_What the exercise asks_
Copy out all lines of the listing below that hold "Verbatim".

_Data under study_

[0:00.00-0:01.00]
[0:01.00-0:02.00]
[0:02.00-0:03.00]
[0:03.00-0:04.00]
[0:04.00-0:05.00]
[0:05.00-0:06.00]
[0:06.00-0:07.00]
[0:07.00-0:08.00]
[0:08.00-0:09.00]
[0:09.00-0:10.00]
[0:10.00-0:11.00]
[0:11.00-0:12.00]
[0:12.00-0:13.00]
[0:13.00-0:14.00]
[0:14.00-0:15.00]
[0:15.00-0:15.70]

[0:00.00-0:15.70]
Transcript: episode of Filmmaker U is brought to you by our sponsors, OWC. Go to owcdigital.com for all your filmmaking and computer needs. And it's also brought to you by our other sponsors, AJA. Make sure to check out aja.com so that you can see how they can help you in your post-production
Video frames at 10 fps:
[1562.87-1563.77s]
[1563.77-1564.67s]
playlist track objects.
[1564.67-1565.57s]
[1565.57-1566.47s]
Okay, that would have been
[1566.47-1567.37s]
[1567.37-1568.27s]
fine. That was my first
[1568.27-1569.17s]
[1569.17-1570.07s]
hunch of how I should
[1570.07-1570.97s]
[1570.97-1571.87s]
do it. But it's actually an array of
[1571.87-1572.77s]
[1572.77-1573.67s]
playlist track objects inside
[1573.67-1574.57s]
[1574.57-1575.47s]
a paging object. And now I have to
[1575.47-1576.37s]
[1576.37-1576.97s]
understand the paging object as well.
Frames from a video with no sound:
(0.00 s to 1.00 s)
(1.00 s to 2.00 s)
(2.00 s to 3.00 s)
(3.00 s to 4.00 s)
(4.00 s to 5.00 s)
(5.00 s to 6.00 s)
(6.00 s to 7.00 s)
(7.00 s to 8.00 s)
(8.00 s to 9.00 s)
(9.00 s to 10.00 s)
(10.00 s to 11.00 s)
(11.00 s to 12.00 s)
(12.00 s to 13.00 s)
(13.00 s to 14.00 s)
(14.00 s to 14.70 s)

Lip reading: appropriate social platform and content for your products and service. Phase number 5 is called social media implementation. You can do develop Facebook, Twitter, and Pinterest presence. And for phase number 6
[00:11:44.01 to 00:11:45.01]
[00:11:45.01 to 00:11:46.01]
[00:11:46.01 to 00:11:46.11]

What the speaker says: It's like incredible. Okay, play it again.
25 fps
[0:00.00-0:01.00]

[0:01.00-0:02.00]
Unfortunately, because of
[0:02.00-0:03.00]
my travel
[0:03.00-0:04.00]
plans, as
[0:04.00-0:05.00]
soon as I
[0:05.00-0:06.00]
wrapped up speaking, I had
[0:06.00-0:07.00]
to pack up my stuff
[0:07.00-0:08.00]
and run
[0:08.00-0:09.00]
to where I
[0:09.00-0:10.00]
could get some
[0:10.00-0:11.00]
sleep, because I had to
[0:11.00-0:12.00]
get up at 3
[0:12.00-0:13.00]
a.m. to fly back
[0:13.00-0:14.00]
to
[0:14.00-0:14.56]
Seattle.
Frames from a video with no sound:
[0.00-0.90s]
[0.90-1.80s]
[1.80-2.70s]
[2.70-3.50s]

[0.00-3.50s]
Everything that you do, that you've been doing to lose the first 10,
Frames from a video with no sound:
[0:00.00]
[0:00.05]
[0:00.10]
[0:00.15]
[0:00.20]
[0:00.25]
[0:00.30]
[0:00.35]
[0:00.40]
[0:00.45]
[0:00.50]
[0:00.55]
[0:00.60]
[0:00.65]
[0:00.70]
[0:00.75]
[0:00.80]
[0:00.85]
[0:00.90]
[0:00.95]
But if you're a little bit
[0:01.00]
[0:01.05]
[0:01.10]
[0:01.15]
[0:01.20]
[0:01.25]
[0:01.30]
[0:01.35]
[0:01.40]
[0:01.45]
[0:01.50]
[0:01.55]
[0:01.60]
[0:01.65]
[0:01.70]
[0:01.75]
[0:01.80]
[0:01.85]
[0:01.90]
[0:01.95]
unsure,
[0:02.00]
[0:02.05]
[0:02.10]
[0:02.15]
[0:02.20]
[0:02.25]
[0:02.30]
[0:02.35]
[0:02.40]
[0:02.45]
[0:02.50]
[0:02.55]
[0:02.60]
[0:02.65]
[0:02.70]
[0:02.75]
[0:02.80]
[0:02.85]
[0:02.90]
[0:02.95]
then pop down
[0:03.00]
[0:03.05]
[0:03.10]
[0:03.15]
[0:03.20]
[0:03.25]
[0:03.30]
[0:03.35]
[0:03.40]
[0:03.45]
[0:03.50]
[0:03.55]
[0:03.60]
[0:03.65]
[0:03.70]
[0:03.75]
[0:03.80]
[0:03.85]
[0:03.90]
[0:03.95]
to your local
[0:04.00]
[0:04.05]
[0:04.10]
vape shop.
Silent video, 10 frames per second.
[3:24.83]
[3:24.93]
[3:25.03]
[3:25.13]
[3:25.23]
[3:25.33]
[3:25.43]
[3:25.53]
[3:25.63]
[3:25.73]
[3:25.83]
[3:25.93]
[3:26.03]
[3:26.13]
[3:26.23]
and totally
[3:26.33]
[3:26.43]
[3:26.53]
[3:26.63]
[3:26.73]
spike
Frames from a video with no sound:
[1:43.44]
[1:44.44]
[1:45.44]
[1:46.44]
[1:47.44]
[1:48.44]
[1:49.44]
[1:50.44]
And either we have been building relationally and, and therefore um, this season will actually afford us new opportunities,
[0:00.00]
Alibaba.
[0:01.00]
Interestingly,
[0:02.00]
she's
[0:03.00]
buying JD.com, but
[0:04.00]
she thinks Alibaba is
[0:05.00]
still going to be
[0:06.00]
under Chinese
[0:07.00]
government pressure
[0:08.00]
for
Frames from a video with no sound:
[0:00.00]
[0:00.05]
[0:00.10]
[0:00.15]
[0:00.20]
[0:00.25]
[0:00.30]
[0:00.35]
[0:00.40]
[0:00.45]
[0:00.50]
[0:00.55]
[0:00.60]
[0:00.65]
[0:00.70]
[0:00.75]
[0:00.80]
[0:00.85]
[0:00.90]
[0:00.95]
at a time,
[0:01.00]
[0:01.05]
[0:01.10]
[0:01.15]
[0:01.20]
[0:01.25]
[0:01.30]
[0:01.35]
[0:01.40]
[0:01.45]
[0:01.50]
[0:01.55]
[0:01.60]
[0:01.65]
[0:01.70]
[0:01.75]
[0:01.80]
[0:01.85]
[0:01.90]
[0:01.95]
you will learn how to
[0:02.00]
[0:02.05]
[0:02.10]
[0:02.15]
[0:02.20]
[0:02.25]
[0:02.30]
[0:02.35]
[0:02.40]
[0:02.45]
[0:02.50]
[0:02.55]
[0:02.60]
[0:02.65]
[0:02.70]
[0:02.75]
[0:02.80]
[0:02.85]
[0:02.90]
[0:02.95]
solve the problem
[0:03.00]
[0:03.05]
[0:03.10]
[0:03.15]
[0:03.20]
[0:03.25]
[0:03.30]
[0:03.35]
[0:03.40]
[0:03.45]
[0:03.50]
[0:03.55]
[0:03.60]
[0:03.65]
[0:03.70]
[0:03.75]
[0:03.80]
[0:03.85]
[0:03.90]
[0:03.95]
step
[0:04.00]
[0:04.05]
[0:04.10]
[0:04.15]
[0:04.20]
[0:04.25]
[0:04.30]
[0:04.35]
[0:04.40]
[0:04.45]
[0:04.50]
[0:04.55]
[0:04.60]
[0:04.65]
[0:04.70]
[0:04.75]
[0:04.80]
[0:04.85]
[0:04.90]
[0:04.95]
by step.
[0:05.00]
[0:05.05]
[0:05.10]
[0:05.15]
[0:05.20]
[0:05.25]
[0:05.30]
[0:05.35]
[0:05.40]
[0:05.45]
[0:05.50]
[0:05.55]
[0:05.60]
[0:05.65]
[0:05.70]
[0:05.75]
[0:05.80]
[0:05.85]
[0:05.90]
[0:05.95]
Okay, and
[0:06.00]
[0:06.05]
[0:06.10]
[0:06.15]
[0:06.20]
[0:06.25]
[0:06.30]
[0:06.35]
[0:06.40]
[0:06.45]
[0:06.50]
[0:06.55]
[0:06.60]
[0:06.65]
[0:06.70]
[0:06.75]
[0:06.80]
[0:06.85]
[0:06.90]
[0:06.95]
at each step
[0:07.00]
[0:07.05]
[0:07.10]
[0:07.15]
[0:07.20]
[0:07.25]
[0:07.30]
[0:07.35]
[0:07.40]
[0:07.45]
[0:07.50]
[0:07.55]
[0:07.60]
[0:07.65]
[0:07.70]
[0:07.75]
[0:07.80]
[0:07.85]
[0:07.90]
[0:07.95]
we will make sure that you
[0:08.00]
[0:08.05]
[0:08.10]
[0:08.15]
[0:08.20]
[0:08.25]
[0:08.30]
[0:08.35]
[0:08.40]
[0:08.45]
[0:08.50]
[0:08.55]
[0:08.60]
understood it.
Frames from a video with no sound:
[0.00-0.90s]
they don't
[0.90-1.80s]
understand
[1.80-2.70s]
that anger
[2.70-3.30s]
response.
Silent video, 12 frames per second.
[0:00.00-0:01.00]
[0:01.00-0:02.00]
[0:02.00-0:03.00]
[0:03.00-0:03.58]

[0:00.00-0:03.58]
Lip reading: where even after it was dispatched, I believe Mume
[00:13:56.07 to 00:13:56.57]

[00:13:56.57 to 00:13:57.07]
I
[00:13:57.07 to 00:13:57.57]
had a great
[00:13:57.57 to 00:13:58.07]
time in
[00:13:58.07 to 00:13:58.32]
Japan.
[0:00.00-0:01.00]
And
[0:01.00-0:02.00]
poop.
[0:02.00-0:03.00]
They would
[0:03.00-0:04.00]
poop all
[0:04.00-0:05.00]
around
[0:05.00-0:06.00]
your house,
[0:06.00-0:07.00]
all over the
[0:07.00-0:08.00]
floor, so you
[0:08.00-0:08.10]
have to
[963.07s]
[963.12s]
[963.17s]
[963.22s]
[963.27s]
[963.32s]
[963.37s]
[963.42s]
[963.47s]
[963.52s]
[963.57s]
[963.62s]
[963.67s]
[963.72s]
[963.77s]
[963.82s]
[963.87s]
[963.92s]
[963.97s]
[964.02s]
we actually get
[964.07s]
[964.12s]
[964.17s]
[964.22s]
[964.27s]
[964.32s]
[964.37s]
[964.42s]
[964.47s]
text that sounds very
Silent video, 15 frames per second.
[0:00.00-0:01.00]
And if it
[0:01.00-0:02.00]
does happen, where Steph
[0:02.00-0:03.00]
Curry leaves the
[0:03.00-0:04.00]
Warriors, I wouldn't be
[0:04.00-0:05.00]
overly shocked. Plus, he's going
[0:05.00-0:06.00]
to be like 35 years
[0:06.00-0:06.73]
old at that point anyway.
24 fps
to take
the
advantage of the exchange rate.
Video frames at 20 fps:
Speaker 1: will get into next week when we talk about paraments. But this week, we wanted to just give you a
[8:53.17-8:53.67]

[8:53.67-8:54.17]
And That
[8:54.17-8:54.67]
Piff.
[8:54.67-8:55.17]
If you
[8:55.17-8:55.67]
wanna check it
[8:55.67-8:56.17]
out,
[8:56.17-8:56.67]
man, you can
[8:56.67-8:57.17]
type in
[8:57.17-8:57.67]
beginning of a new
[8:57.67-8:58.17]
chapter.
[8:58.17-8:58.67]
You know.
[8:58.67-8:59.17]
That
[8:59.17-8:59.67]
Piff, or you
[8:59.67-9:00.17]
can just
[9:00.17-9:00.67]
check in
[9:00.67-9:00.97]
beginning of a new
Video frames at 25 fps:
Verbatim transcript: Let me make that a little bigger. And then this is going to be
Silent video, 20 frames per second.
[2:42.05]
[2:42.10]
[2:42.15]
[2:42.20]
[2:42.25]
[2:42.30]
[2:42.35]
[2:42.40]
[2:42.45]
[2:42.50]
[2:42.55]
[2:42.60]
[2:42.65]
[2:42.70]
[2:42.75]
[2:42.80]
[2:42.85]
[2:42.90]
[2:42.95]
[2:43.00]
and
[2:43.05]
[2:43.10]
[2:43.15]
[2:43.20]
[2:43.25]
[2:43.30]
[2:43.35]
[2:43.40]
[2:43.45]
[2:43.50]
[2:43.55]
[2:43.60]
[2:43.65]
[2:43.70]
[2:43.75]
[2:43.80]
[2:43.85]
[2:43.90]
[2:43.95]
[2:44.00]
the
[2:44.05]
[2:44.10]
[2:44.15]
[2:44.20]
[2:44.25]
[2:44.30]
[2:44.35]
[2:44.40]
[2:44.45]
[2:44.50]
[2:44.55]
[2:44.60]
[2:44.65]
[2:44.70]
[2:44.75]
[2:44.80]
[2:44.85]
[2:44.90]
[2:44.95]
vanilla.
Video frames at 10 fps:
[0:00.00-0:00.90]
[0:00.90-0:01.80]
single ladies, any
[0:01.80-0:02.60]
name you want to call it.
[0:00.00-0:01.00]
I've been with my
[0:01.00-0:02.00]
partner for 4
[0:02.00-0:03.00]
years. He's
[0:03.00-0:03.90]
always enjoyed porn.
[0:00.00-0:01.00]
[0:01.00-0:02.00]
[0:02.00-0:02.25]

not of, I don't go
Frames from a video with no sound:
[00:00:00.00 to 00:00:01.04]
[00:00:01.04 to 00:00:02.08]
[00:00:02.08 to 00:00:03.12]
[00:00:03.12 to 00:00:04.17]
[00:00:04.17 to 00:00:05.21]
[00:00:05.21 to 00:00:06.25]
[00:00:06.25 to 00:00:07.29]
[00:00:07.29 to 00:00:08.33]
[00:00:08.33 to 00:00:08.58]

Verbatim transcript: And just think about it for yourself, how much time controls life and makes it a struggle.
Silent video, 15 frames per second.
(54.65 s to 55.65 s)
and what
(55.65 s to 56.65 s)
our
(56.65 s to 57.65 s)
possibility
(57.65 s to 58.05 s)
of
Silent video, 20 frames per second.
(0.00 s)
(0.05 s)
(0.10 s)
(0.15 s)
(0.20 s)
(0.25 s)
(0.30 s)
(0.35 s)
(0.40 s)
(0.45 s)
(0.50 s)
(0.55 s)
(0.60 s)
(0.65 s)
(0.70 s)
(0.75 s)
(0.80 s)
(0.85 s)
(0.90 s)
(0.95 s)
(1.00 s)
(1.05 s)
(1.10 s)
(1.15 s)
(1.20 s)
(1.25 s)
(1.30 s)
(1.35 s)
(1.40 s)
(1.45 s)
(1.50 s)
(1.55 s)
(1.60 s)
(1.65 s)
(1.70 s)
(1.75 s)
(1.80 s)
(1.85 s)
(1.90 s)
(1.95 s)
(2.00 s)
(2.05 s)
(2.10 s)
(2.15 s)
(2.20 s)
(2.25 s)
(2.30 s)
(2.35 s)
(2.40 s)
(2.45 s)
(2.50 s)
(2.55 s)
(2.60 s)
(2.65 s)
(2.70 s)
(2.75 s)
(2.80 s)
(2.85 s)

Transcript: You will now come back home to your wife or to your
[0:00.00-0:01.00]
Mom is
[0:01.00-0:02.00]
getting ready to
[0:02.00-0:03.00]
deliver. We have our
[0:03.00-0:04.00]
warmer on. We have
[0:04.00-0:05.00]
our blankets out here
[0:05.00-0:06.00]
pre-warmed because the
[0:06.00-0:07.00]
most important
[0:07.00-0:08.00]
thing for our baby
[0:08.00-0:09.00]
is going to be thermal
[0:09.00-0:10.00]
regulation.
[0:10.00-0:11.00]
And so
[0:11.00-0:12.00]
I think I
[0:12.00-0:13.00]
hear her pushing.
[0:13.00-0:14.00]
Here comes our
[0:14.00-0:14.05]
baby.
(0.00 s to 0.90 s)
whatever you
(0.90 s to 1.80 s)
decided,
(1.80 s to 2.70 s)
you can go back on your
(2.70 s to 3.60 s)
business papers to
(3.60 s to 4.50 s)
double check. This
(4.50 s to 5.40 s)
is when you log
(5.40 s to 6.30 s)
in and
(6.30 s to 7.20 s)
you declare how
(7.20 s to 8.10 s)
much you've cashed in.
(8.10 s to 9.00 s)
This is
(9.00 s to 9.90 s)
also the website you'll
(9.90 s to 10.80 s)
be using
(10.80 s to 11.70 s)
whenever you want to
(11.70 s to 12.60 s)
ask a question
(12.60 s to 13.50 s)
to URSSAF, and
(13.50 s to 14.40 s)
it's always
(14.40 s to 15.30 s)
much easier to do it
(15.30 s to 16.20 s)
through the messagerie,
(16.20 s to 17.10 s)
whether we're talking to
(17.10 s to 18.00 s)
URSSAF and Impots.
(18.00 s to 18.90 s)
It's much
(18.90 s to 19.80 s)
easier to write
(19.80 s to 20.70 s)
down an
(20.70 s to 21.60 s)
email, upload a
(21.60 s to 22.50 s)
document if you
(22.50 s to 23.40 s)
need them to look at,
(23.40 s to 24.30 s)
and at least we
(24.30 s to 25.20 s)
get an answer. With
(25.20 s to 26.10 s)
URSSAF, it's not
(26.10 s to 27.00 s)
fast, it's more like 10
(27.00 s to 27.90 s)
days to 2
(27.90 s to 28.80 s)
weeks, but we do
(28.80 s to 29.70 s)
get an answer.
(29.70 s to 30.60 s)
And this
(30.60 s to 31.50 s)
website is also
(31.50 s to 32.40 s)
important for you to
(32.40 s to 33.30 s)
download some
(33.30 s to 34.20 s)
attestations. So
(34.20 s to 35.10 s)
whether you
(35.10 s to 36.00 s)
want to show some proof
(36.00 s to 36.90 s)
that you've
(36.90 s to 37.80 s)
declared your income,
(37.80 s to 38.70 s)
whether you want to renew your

_Response box_
Verbatim transcript: Let me make that a little bigger. And then this is going to be
Verbatim transcript: And just think about it for yourself, how much time controls life and makes it a struggle.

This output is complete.